Action item ▸ No pictures go in the copy. Restate, word for word, each line from the one containing "[0:04.50-0:05.40]" through the last line below.
══ The data
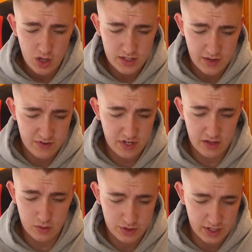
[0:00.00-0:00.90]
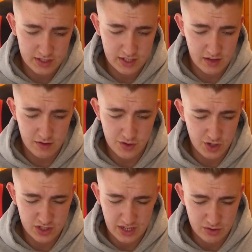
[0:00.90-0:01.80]
17th or 16th
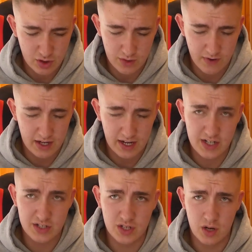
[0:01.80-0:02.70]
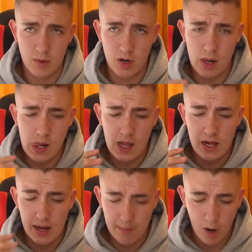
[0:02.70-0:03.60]
just outside the relegation zone, but
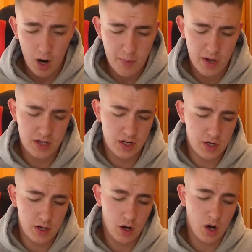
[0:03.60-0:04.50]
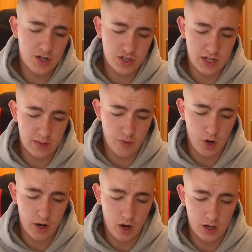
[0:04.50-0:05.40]
in my opinion, I just think
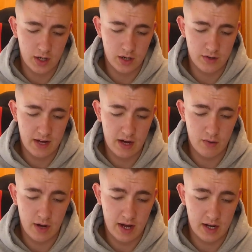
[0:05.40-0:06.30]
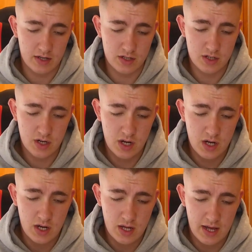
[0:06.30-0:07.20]
Brighton are going to go down and
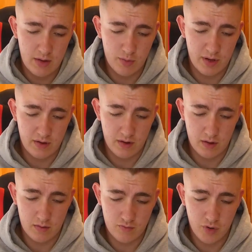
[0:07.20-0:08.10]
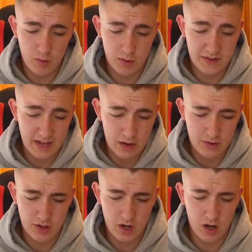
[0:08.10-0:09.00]
it will be probably down
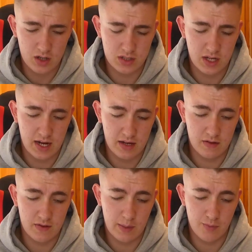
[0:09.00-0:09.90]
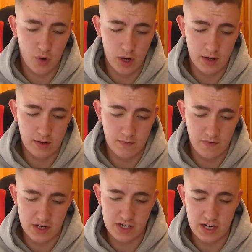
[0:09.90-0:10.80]
to the last day that Brighton
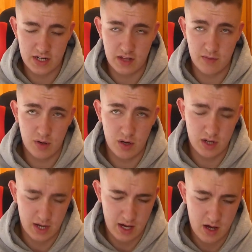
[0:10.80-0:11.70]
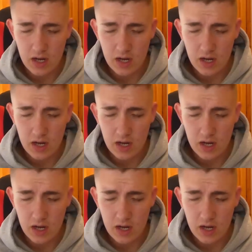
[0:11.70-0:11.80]
finish 18th, but yeah.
════
Exercise output ▸
[0:04.50-0:05.40]
in my opinion, I just think
[0:05.40-0:06.30]
[0:06.30-0:07.20]
Brighton are going to go down and
[0:07.20-0:08.10]
[0:08.10-0:09.00]
it will be probably down
[0:09.00-0:09.90]
[0:09.90-0:10.80]
to the last day that Brighton
[0:10.80-0:11.70]
[0:11.70-0:11.80]
finish 18th, but yeah.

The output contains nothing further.